As proven above, most of the drugs that received an EUA were based on highly flawed studies that any medical student would recognize, but somehow this all escapes the FDA?

And why has severe-critical remained completely neglected when multiple drugs meet the “safe but may be effective” criteria?

If leronlimab, tociiizumab, aviptadil, or lenzilumab were made by Gilead, Pfizer, Lily, or other “Big Pharma,” are we having this discussion?

Dr. Woodcock, I think you owe the public an explanation.

As of today, 573,000+ Americans have died without access to a therapeutic targeting severe/critical COVID-19 while a myriad of EUAs were given out based on shaky data for mild-moderate illness in drugs that failed to provide benefit in severe/critical populations.

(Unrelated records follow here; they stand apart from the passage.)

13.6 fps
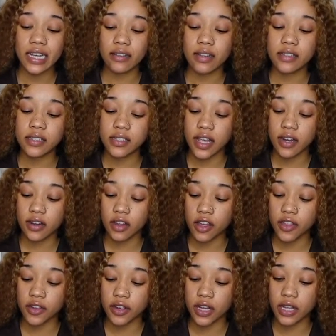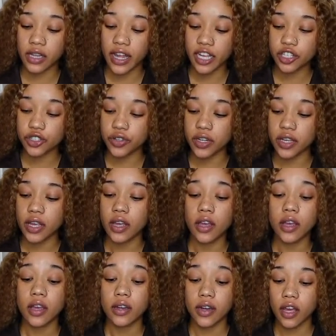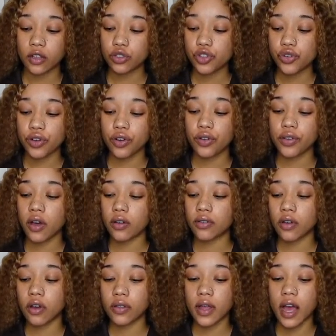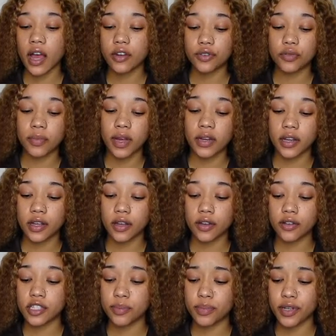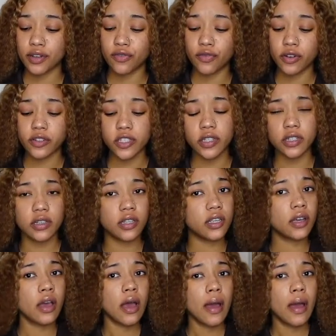And this is another electric nail drill y'all know that i do my nails but unfortunatelySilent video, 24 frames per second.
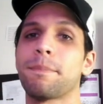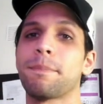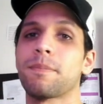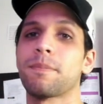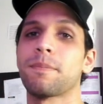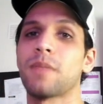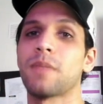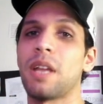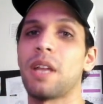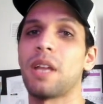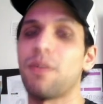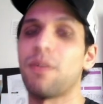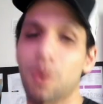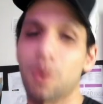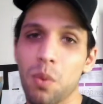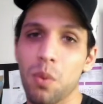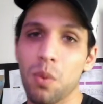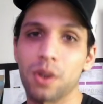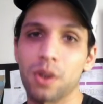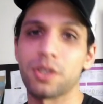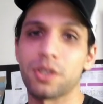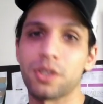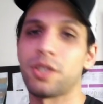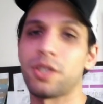if I
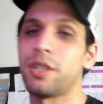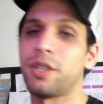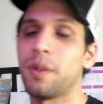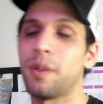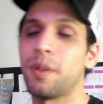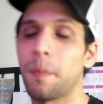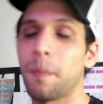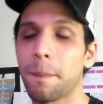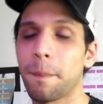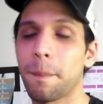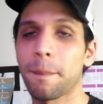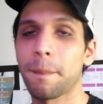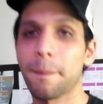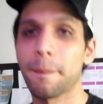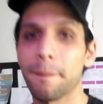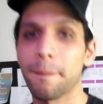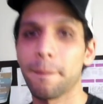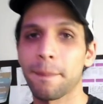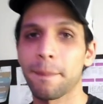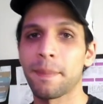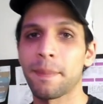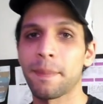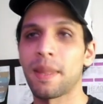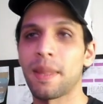wanted to
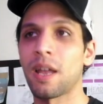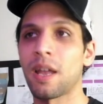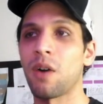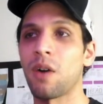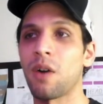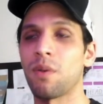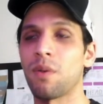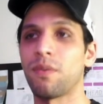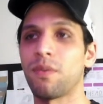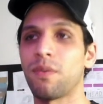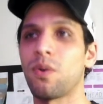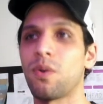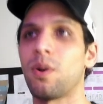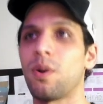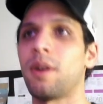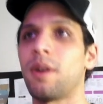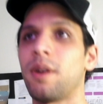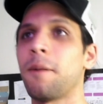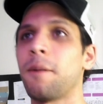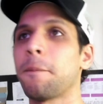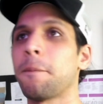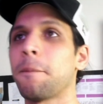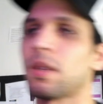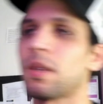going forward.
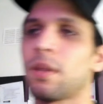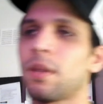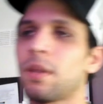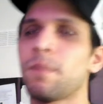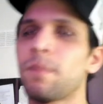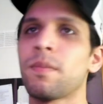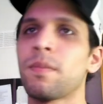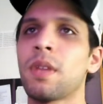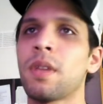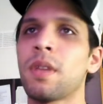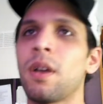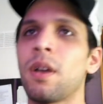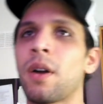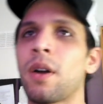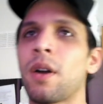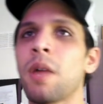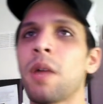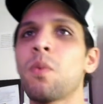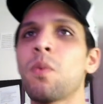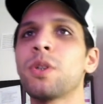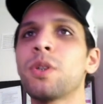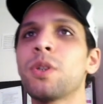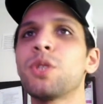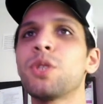Okay,
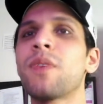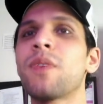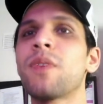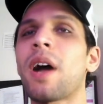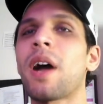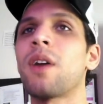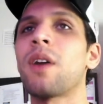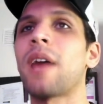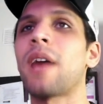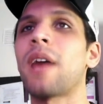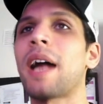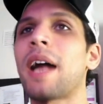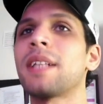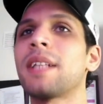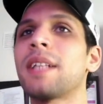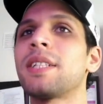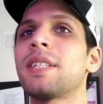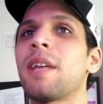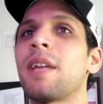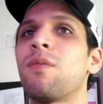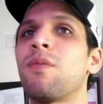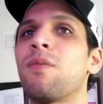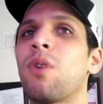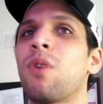once you've got an ad
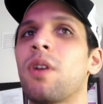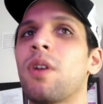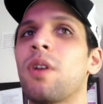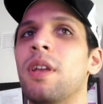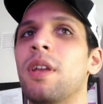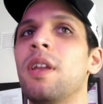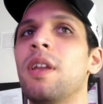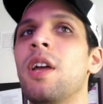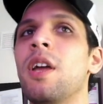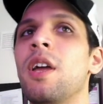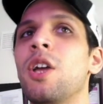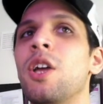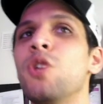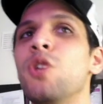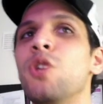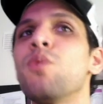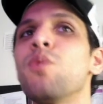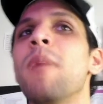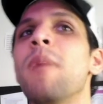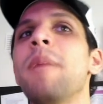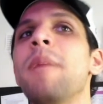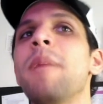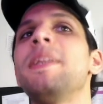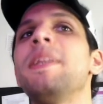set running, you
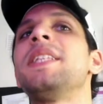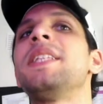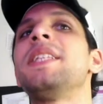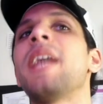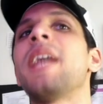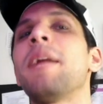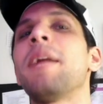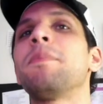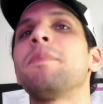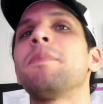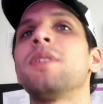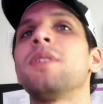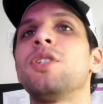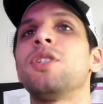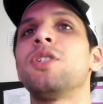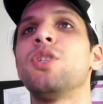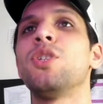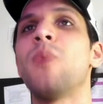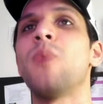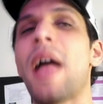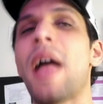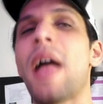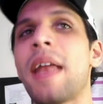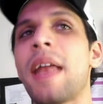may be tempted
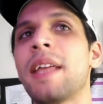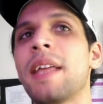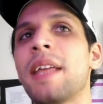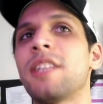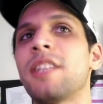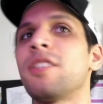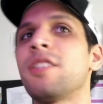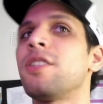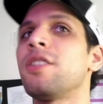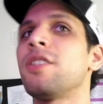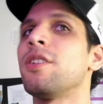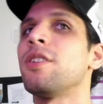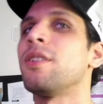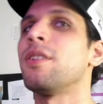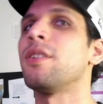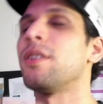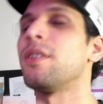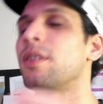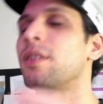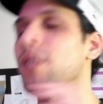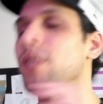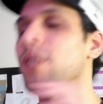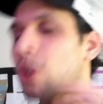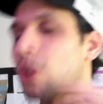to edit
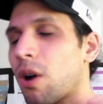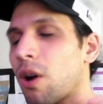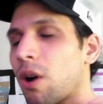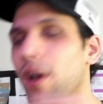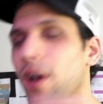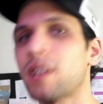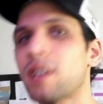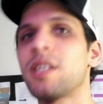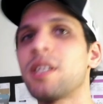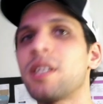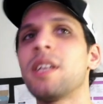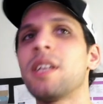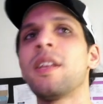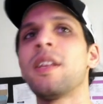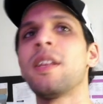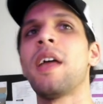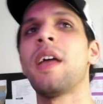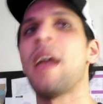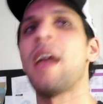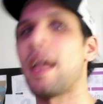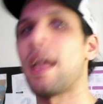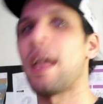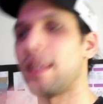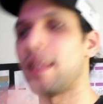the targeting,
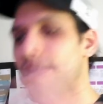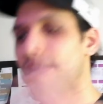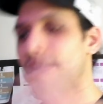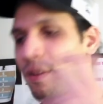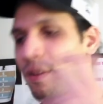edit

That’s 573,000+ patients and families who had no hope - a handful of whom I cared for in their final days as these patients poured into Emergency Departments.

Dr. Woodcock, my final request is simple.

I ask you to watch this video:



I was the doctor for this family.
This was one of 3 patients I cared for on shift that day - April 13th 2020 - who died and made this the shift I’ll never forget.

Maybe a novel therapeutic could have saved his life. Or any of those patients’ lives.

Due to the inaction of FDA, we’ll never know.

And the really sad part is that these patients could have come in on April 13th, 2021 and nothing would have been any different.

A whole year has been wasted while promising therapeutics with statistically significant outcomes for the critically ill remain shelved.

No one understands why.

I beg of you, please take action for patients, for families, and for the world, who are all desperate for a COVID therapeutic that works in severe/critical.
We know they exist. But, you have to make them available.

I beg of you - just do the right thing.